SEATTLE — Washington has purchased a recently closed Tukwila psychiatric hospital, officials from the state Department of Social and Health Services announced Monday.
DSHS is expected to pay $29.95 million for Cascade Behavioral Health Hospital, which was one of the state’s largest privately owned psychiatric hospitals until Tennessee-based owner Acadia Healthcare laid off staff, discharged its patients and shuttered the hospital doors at the end of July.
Acadia didn’t immediately respond to questions about the sale.
The state expects to take possession of the hospital Aug. 15, said Tyler Hemstreet, spokesperson for DSHS.
State officials didn’t share information about the value of the property. But when Acadia purchased the building more than a decade ago, the company projected it would spend about $43 million to acquire and renovate the facility, according to documents submitted to the Department of Health. The latest tax valuation for the property was about $19 million, according to the King County Assessor’s Office.
The deal is intended to expand the state’s capacity to treat Washingtonians with serious psychiatric needs, Hemstreet said.

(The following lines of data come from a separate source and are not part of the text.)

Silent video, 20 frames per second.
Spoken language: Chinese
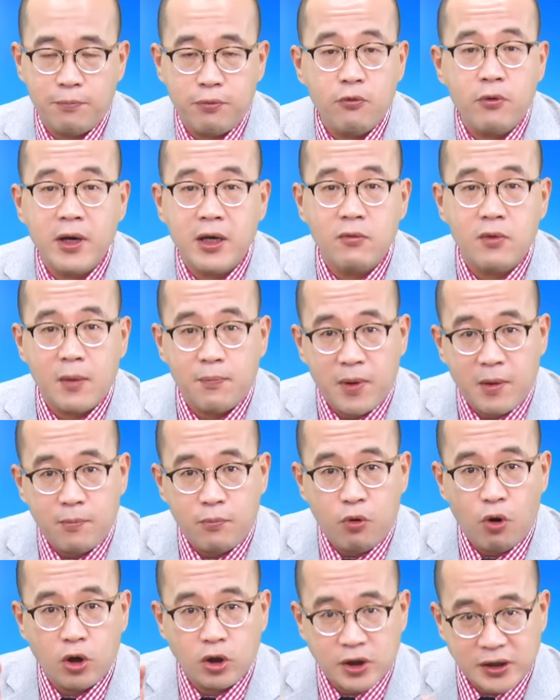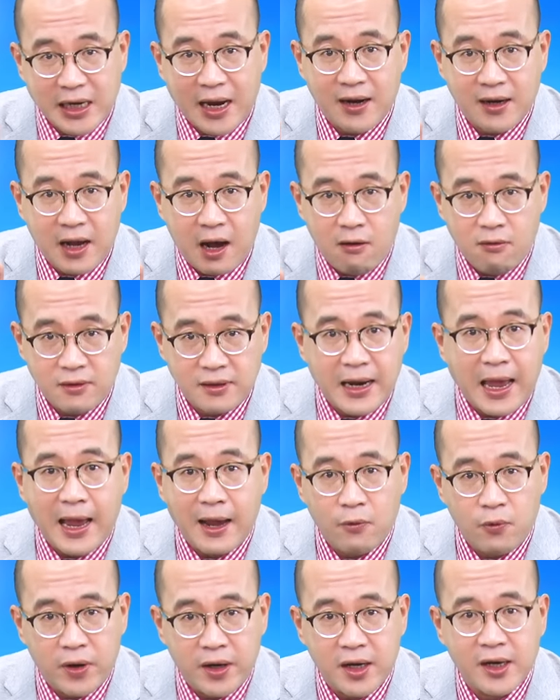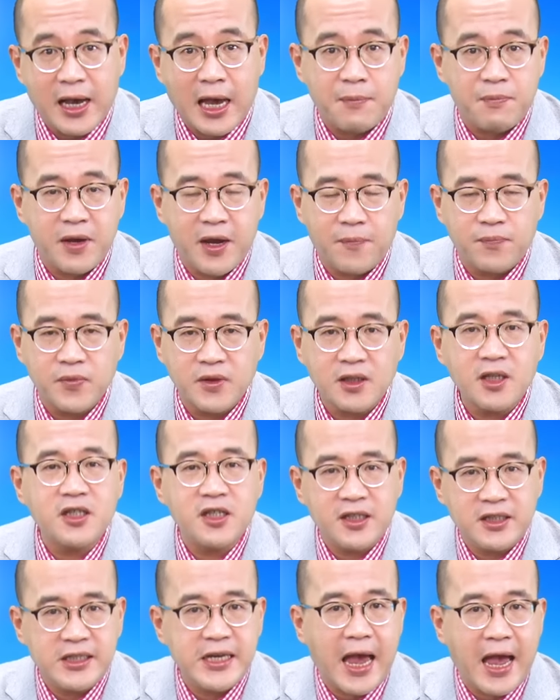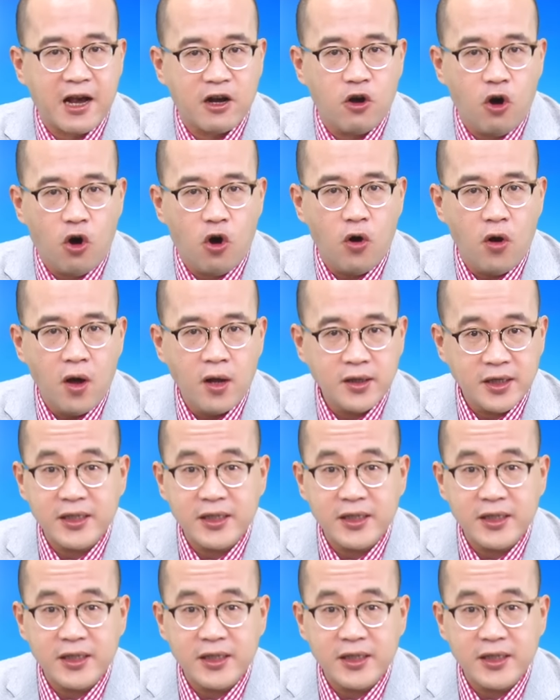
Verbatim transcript: 不会因为本波涨高拉回而改变，这是架构。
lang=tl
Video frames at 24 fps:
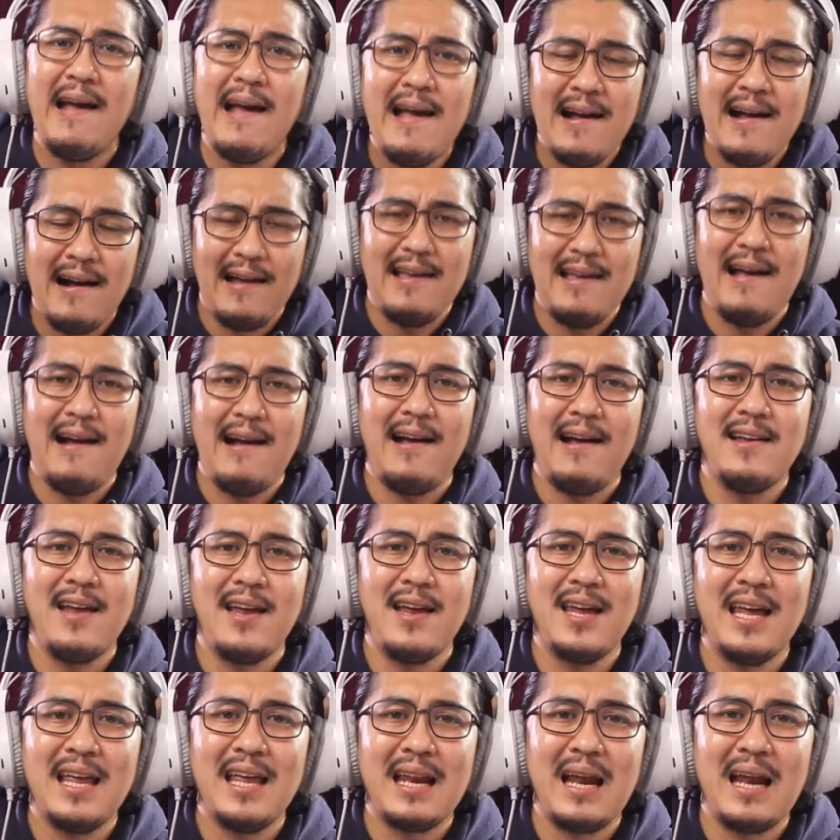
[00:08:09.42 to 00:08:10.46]
kaya ka
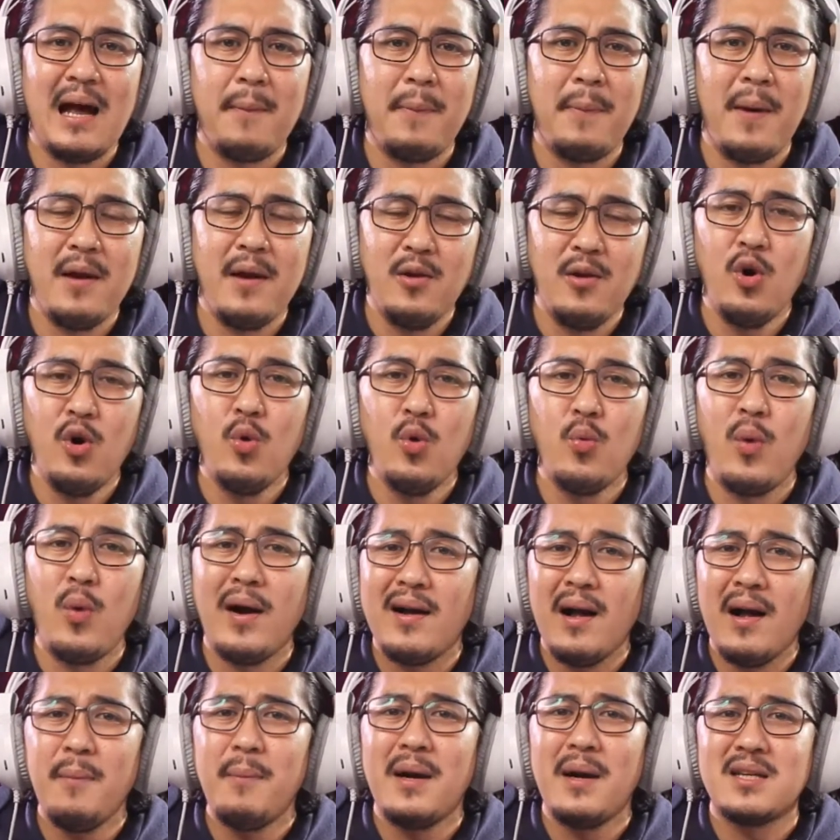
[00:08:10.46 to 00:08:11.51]
nahihirapan. No, huwag
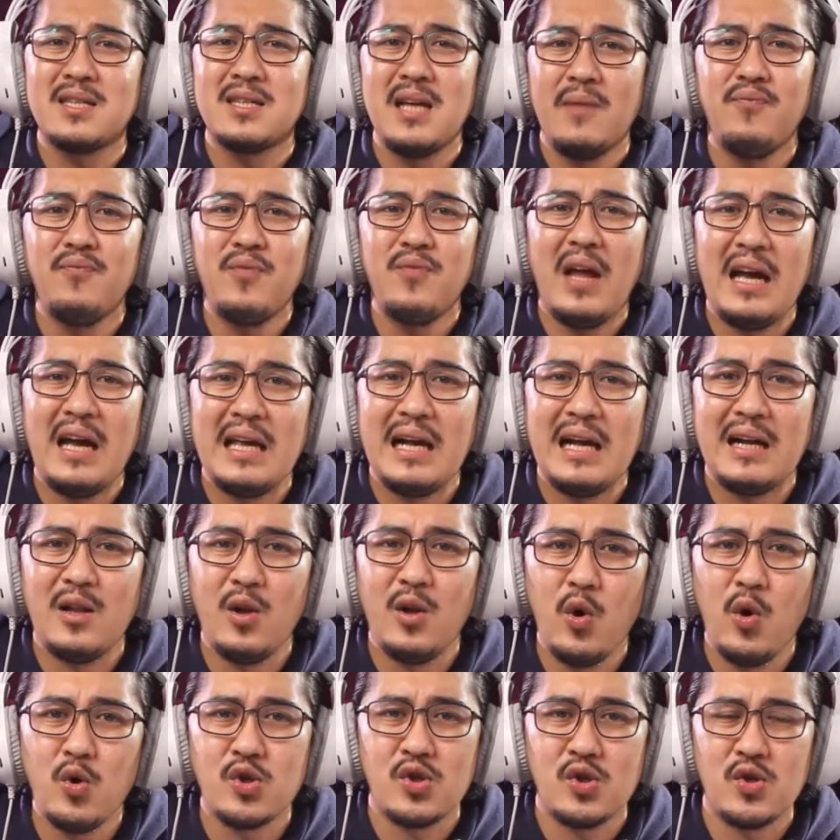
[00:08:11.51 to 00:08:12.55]
kang
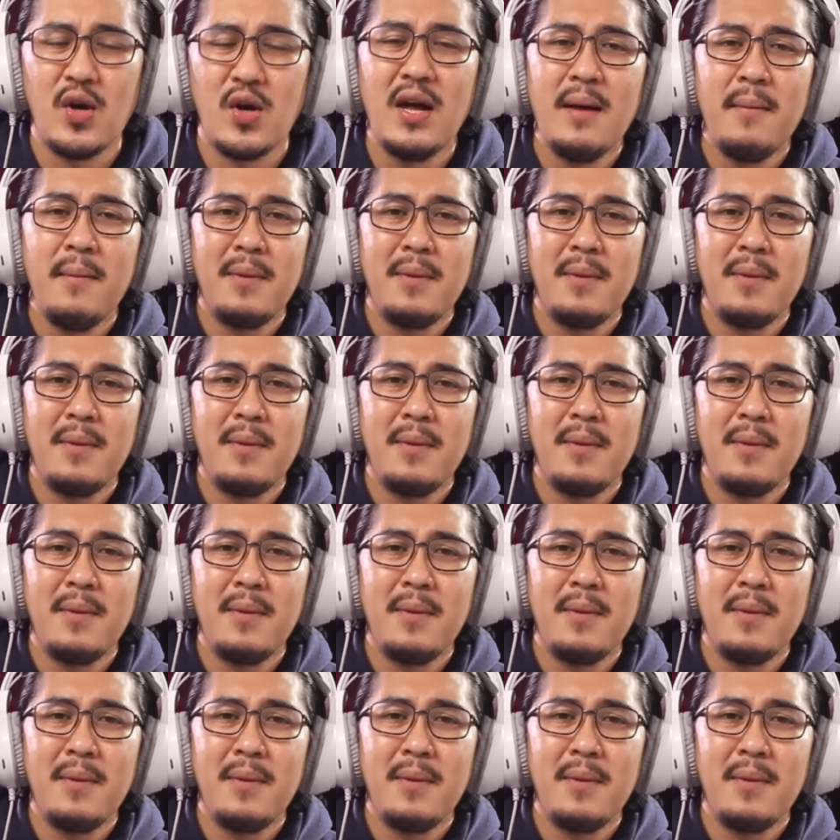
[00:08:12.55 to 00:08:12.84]
mag-self-diagnose.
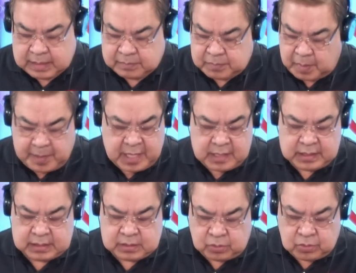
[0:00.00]
ang
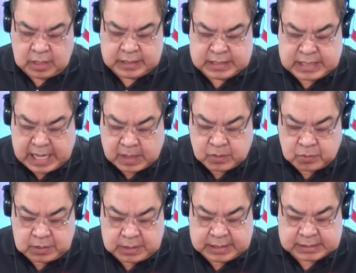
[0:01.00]
babaeng ito ay
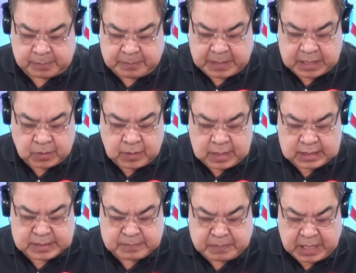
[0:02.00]
nahuli sa
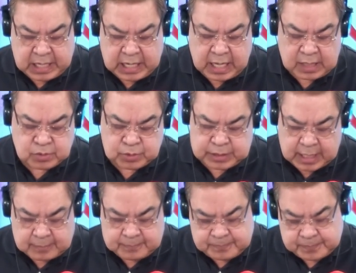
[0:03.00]
paggawa ng pangangalo niya.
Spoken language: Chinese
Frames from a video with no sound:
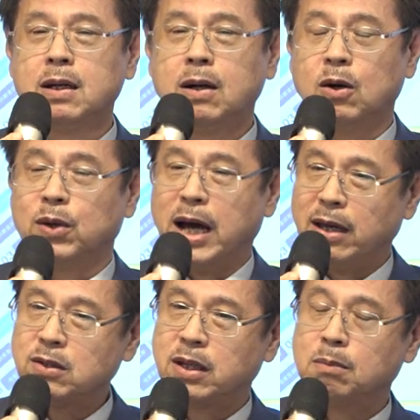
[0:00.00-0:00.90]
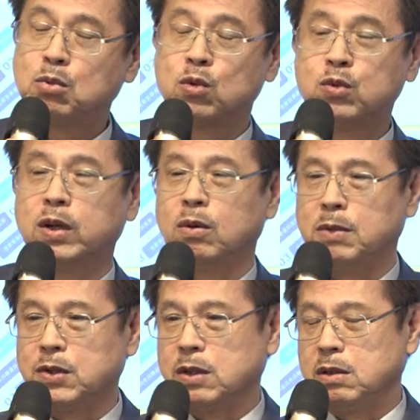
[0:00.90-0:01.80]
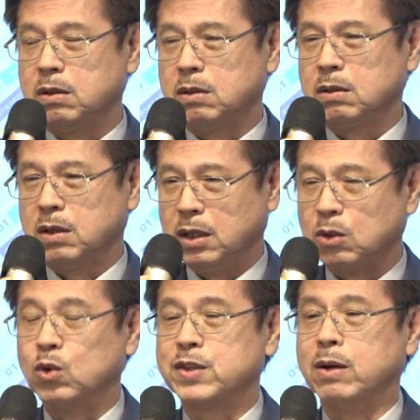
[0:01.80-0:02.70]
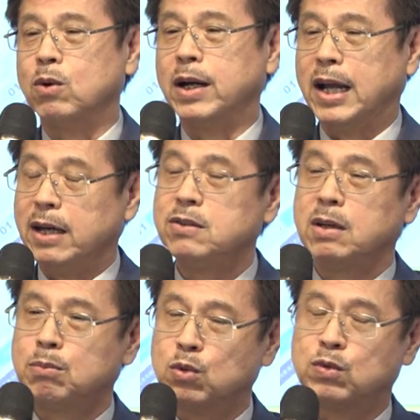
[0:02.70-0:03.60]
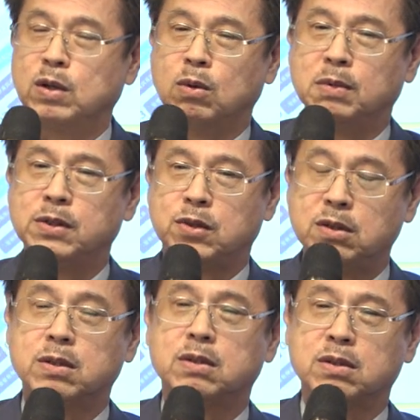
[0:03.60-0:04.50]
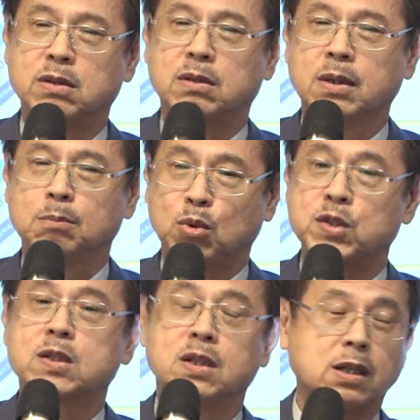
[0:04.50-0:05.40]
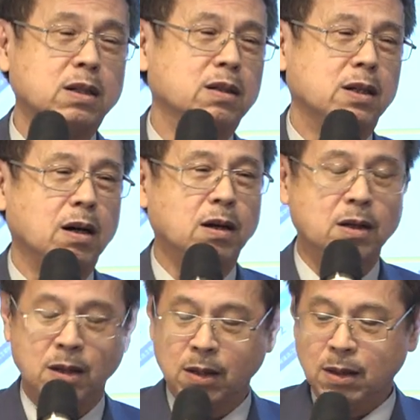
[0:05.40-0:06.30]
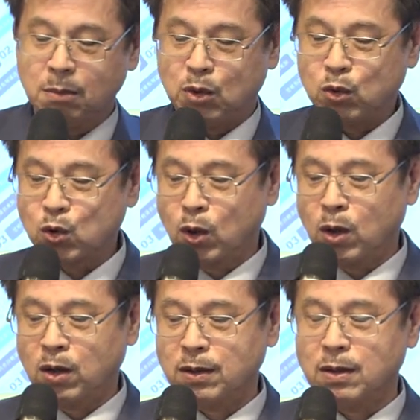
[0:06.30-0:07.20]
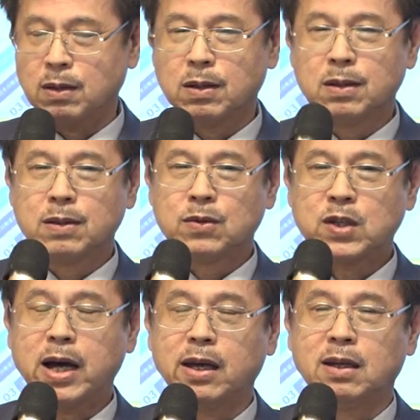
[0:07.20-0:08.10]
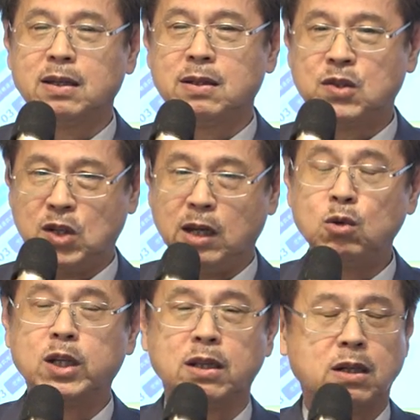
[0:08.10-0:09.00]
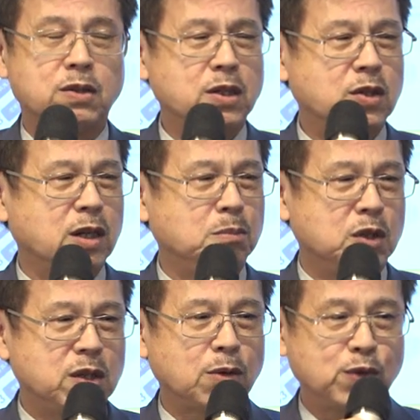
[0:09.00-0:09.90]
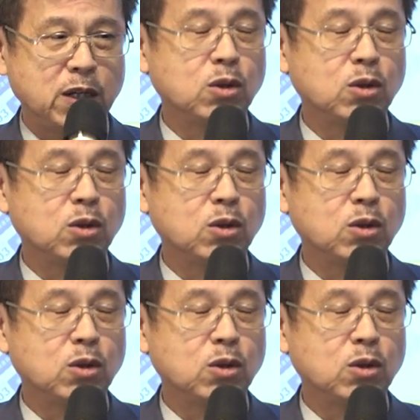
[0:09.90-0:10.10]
哦，哪一些部分我们是可以国产化，哪一些部分我们其实是不适合的哈。比如说。在捷运的这些比较飞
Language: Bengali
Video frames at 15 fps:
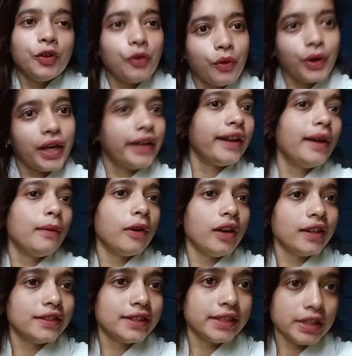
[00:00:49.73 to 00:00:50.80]
তো এটাই
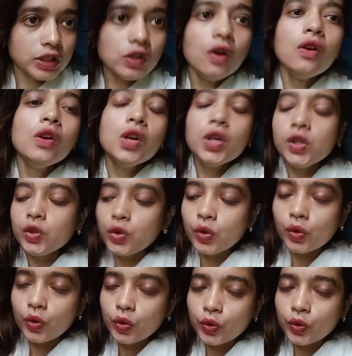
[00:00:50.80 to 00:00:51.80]
বলার ছিল তো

At least initially, the hospital will not reopen to the same types of patients Cascade served before its closure. It is currently licensed for 137 inpatients and, in the past, was used to treat a mix of voluntary and involuntary patients with substance use and mental health concerns.
Under the auspices of DSHS, the hospital will serve 20 so-called “civil conversion” patients from Western State Hospital — people with criminal charges who, because of their possible danger to themselves or others, or because they are “gravely disabled,” are moved to the civil side of the legal system.
The takeover of Cascade may free up some space at the state’s two public psychiatric hospitals, which Hemstreet said currently house some civil conversion patients.
The state was recently ordered by a federal judge to discharge or transfer many of the civil conversion patients from Western State, to make room for patients it’s required to care for under a long-standing legal settlement to keep people with severe mental illness from being warehoused in jails.
By law, Western State and Eastern State hospitals are supposed to prioritize beds for people who are coming from jails and are awaiting evaluations to determine if they can stand trial or need treatment to restore their competency. But civil conversion patients are currently taking up valuable bed space.
DSHS will eventually ramp up its patient population at Cascade, Hemstreet said, though he wasn’t sure when the hospital would be at full capacity.
Contract workers will staff the hospital until permanent positions are created, Hemstreet said. It’s unclear whether some of the hospital’s former workers might be rehired.
The closure of Cascade, which housed about 13% of King County’s involuntary mental health beds, dealt a significant blow to a behavioral health care system that’s already strained by workforce shortages and low bed capacity. Acadia officials warned state bureaucrats about its financial situation in the spring, but it has offered few additional details about why it shuttered Cascade so abruptly.